Evgeny Anichkin, a salesman from Moscow at the resort for a ski trip with friends, spends two or three winter weekends a year at Rosa Khutor.
He flies two and a half hours from the Russian capital to Sochi on the Black Sea, before taking a 45-minute bus or taxi up a brand new road to the resort.
"This station is simply wonderful," the 40-year-old said, his skis resting on his shoulders after a run down the hill.
"There are easy, difficult, wide, narrow trails. People are happy, staff are attentive. It's very cool."
Russia poured a record US$41 billion into the Sochi Olympics, a showcase event for President Vladimir Putin's government.
Rosa Khutor has continued as a venue for professional competitions and is hosting events in the Women's Alpine Ski World Cup this weekend.
The huge spending was criticised in a country where many still live in poverty and environmental groups accused infrastructure projects for Sochi of encroaching on natural habitats.
Those concerns still exist, especially over plans to expand the Rosa Khutor resort.
"Not only did they destroy a lot of ecosystems already, but they are planning to expand onto national park territory," Greenpeace Russia campaigner Mikhail Kreindlin said.
But that hasn't put off Russian tourists.
Rosa Khutor's deputy chief Alexander Belokobylsky said there was a "crazy rise" in visits in the first two years after the Olympics.
Numbers have still been rising, by five to seven percent per year, he said, with some 920,000 skiers visiting Rosa Khutor during last year's season.
"As you can see, doubts over what would happen to Olympic infrastructure were pointless," Mr Belokobylsky said.
The resort's main village is in a valley 500 metres above sea level. Cable cars take skiers to the top of the slopes at an altitude of 2,320 metres, with impressive views of the Caucasus and - in good weather - the Black Sea.
Mr Belokobylsky said the resort's target audience is Russians who usually ski in Europe. The ruble has lost almost half of its value against the euro since 2014, making skiing holidays in western Europe expensive for Russians.
"By comparing what they see here to what they see abroad, they are impressed. For many it's unexpected," he said.
Inspired by Rosa Khutor's success, Russian authorities are trying to take this model to other Caucasus resorts.
The government has announced plans to invest 41 billion rubles (S$842 million) to modernise three other ski resorts in the region, including at Mount Elbruz, Europe's highest peak.

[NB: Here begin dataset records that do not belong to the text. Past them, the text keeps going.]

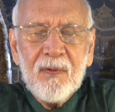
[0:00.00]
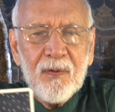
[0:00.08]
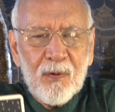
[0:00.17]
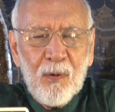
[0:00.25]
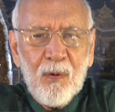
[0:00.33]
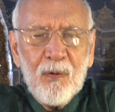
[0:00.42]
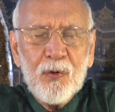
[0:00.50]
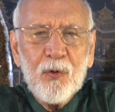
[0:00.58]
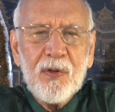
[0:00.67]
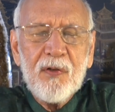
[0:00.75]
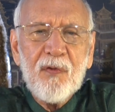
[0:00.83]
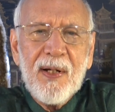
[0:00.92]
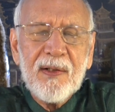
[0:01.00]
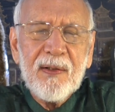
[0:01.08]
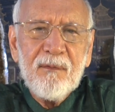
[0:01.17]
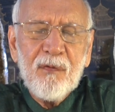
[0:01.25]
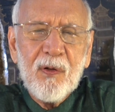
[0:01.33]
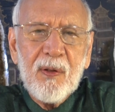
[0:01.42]
So you, the
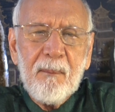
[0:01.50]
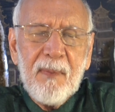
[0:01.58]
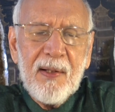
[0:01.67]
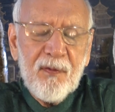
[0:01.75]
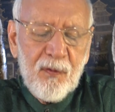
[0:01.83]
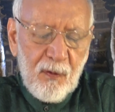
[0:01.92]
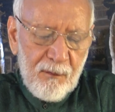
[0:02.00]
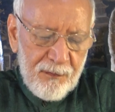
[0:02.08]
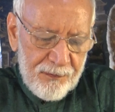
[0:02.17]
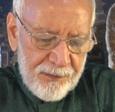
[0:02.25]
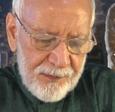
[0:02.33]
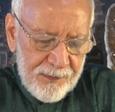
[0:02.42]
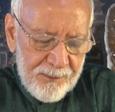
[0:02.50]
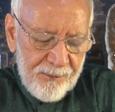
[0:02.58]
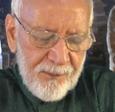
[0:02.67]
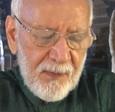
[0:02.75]
dragon, for the month of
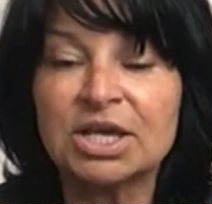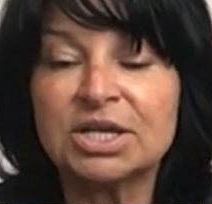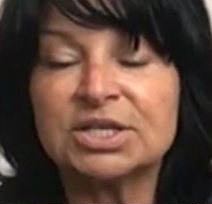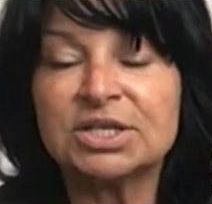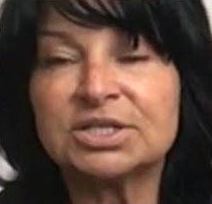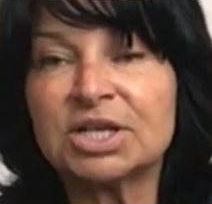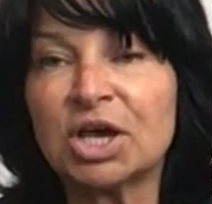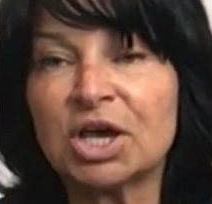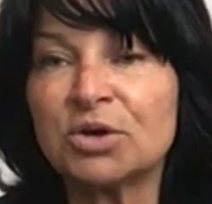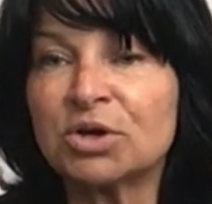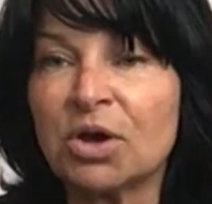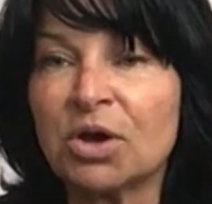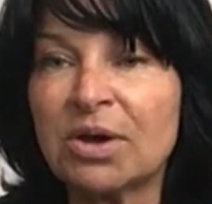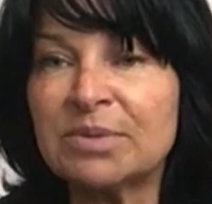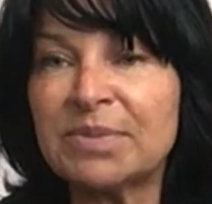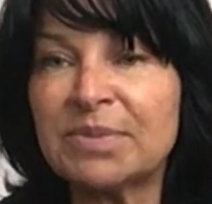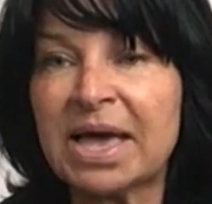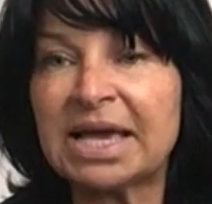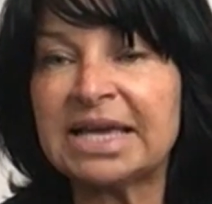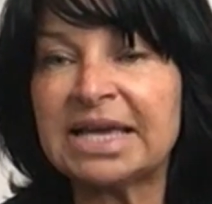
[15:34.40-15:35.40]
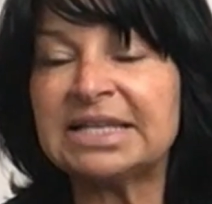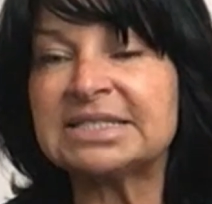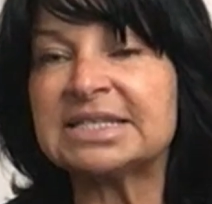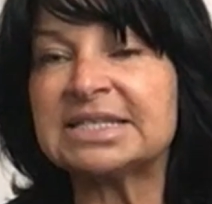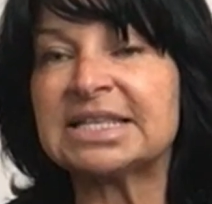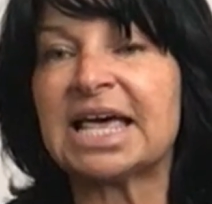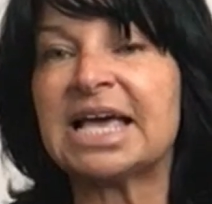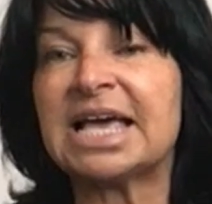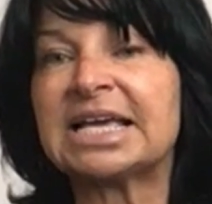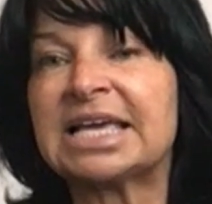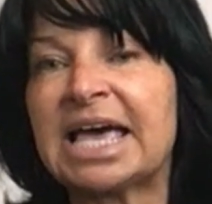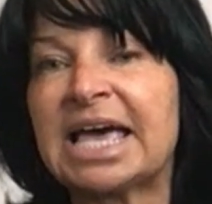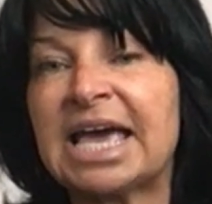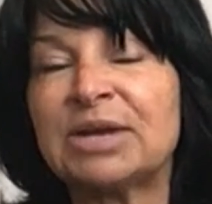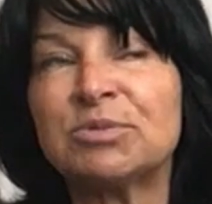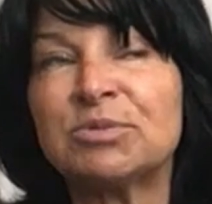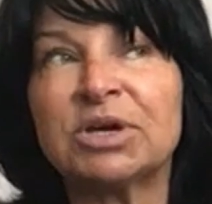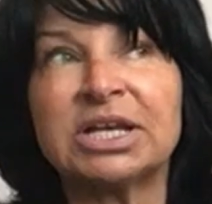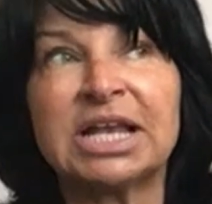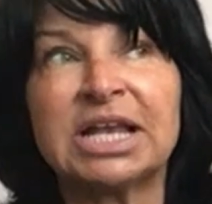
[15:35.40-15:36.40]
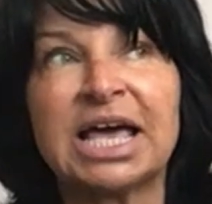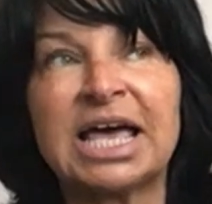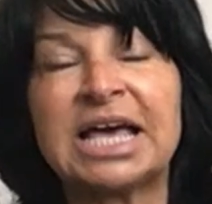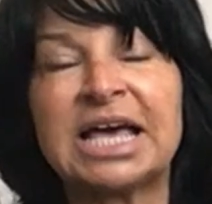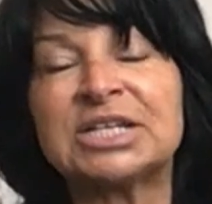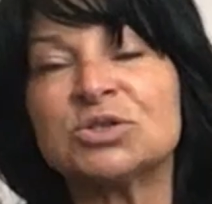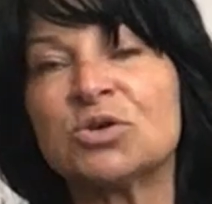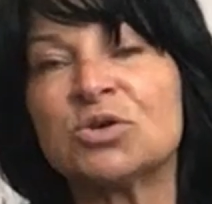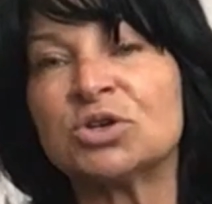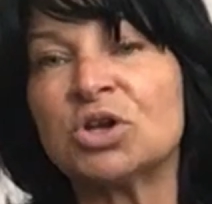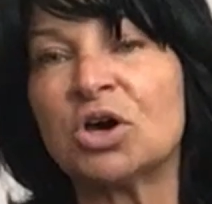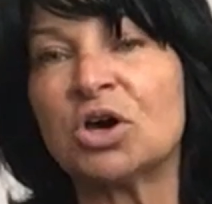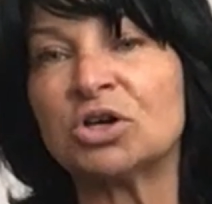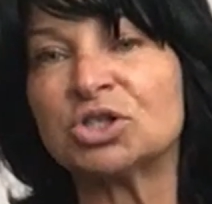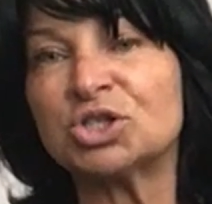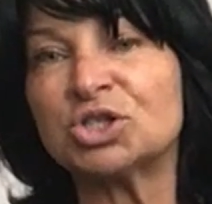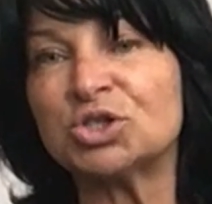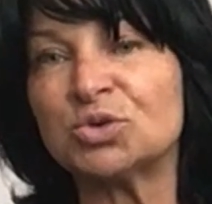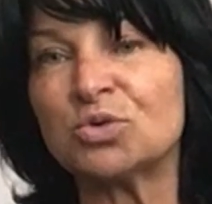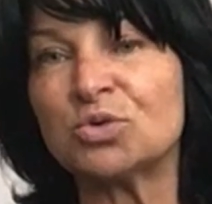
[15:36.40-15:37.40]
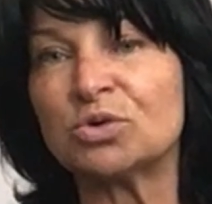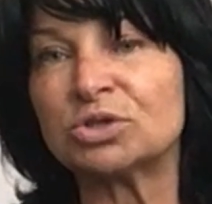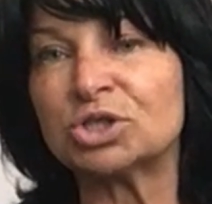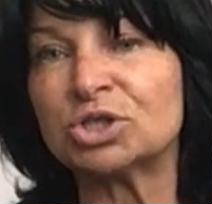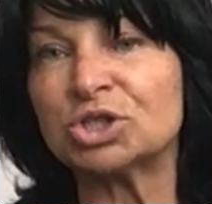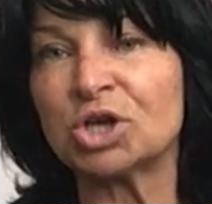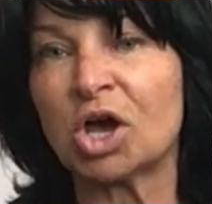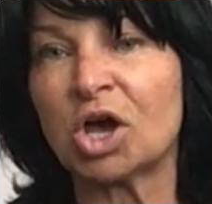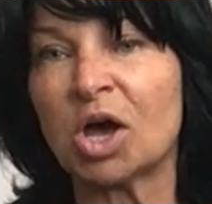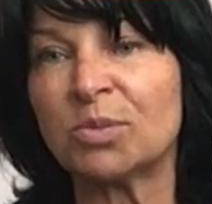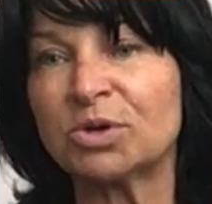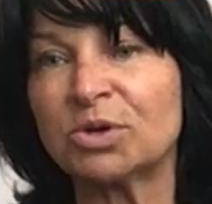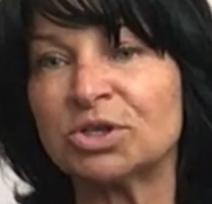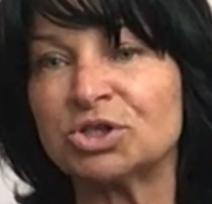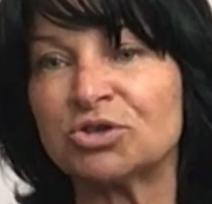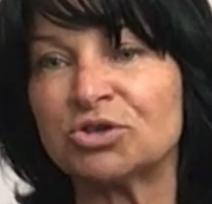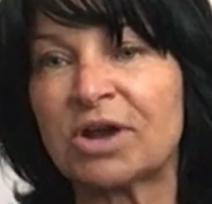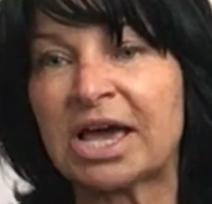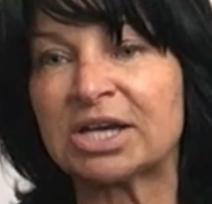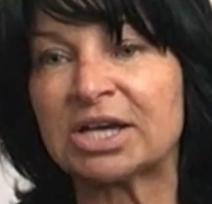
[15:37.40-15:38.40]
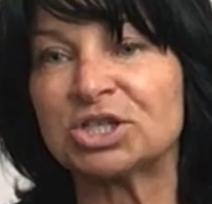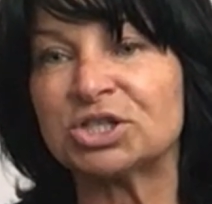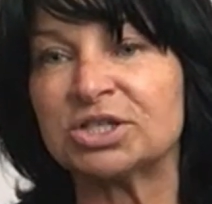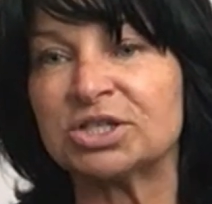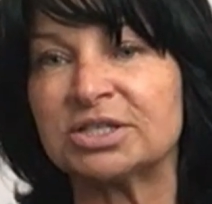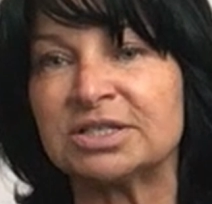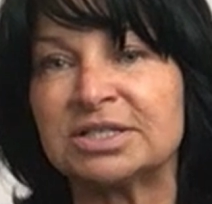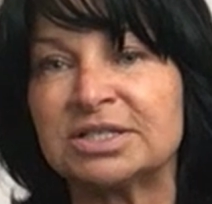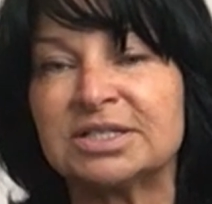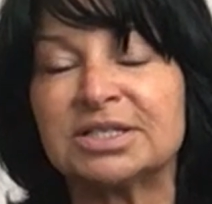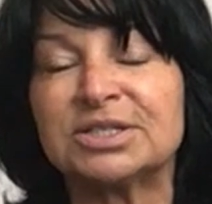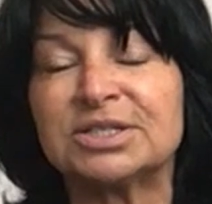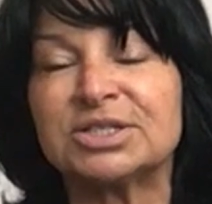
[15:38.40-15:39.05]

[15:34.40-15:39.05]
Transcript: So going back into that again, we're going to add on our short, sharp contractions.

Similarly to Europe, alpine skiing remains a luxury many in Russia cannot afford and accommodation in Rosa Khutor is scarce.
According to independent research firm TourStat, only four million Russians - less than three percent of the population - practice the sport.
On the slopes of Rosa Khutor, Anton Kravchuk - who worked in Andorra for two years before returning to Russia to teach skiing -- said his countrymen are getting better at the sport.
"Four years ago, we mainly taught beginners," he said. "The level has improved greatly, now we mostly teach in the highest part of the resort."